Content starts
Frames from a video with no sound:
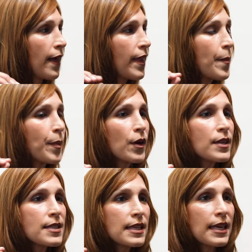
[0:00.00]
And that
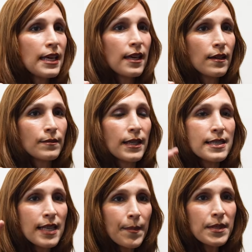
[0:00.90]
part is key.
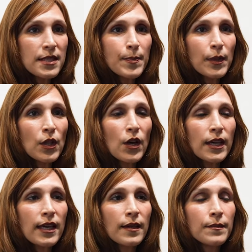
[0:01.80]
Acceptance,
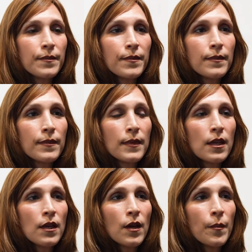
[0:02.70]
belonging.
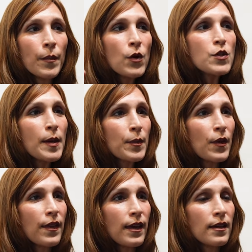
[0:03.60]
Most
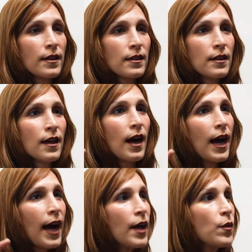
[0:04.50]
people think
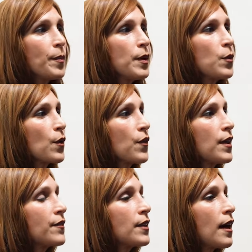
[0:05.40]
I will be
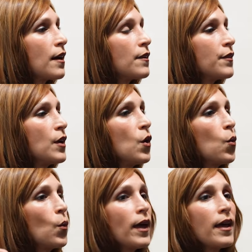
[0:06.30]
worthy of love
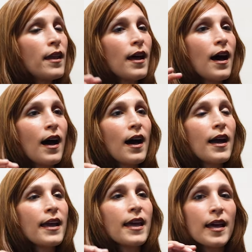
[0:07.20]
when
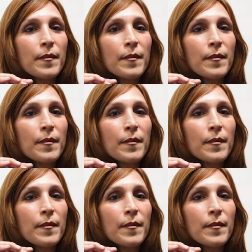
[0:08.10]
I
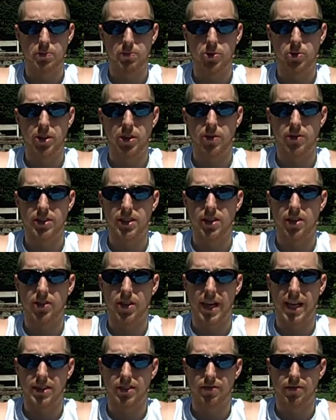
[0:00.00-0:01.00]
Munoz in the
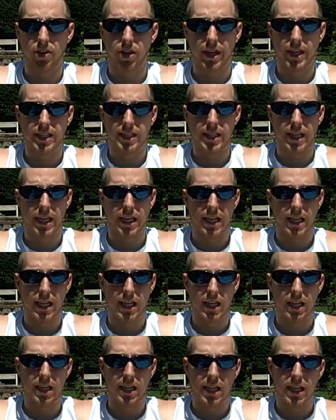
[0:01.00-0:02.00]
last fight,
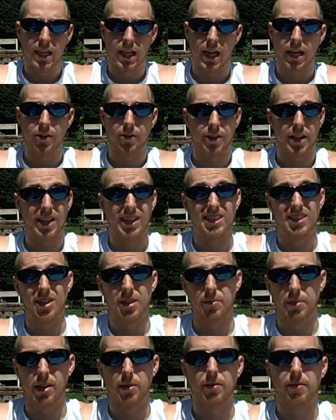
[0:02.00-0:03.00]
and I don't think he's
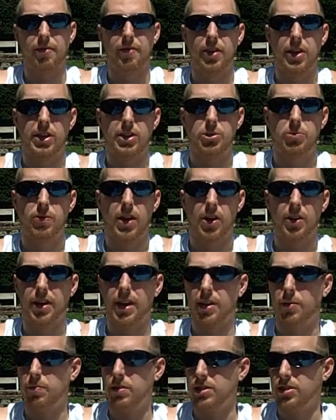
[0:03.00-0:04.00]
going to be able to finish
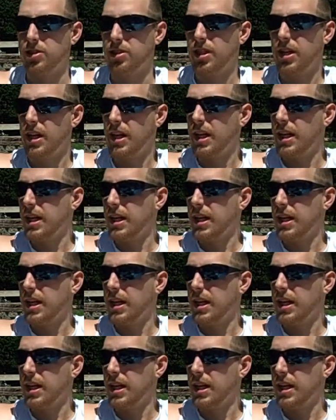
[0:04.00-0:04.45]
Raljic, which,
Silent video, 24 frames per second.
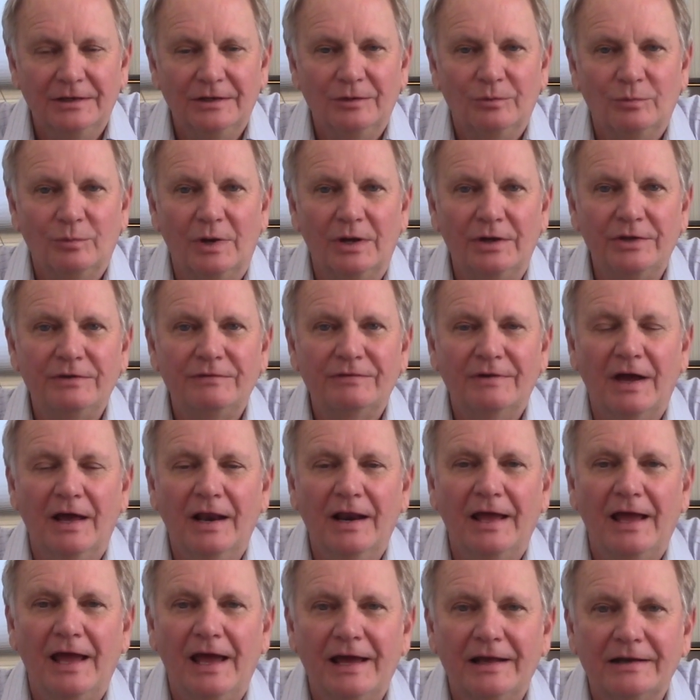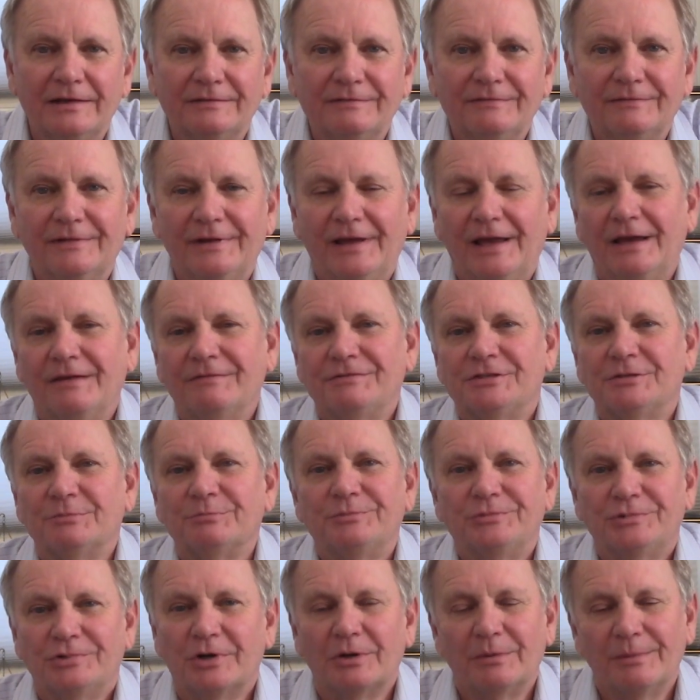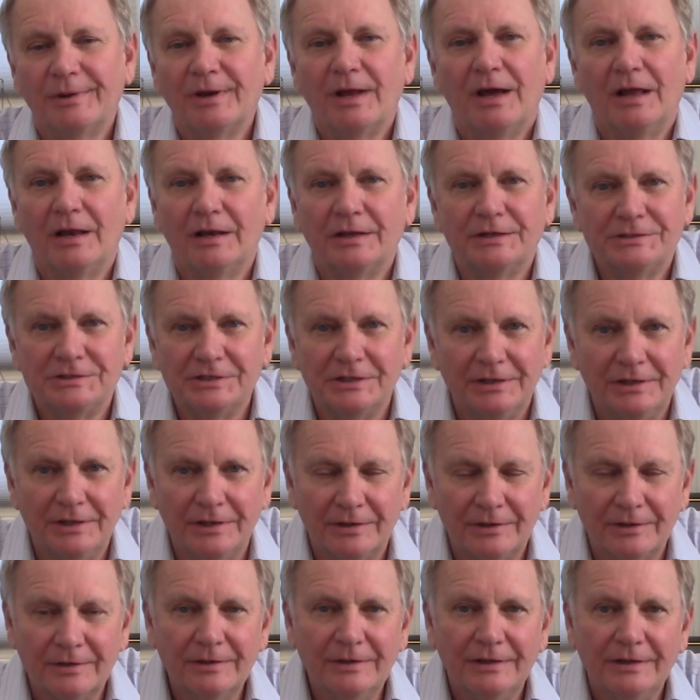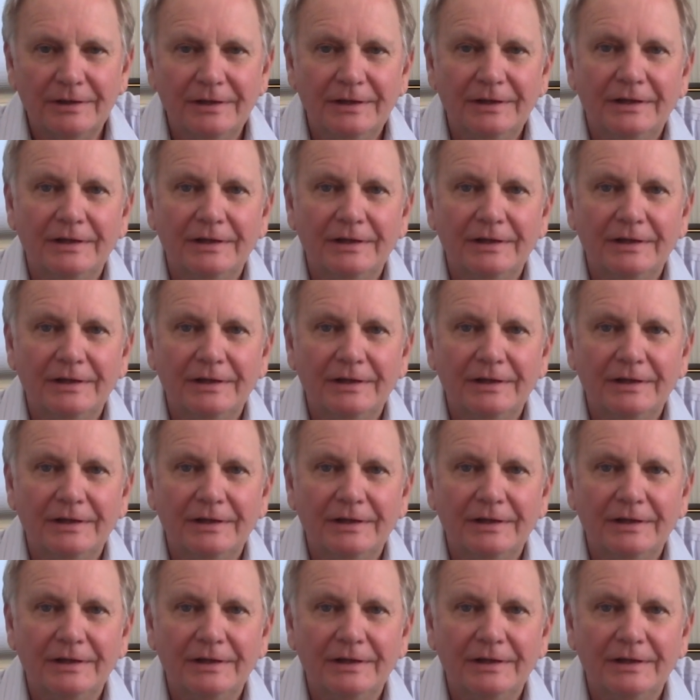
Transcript: Well, you've got to ha have some terminology here.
Content ends
» **PROMPT**
Wherever a line of the data holds "video", copy that line.

» **ANSWER TO THE EXERCISE**
Frames from a video with no sound:
Silent video, 24 frames per second.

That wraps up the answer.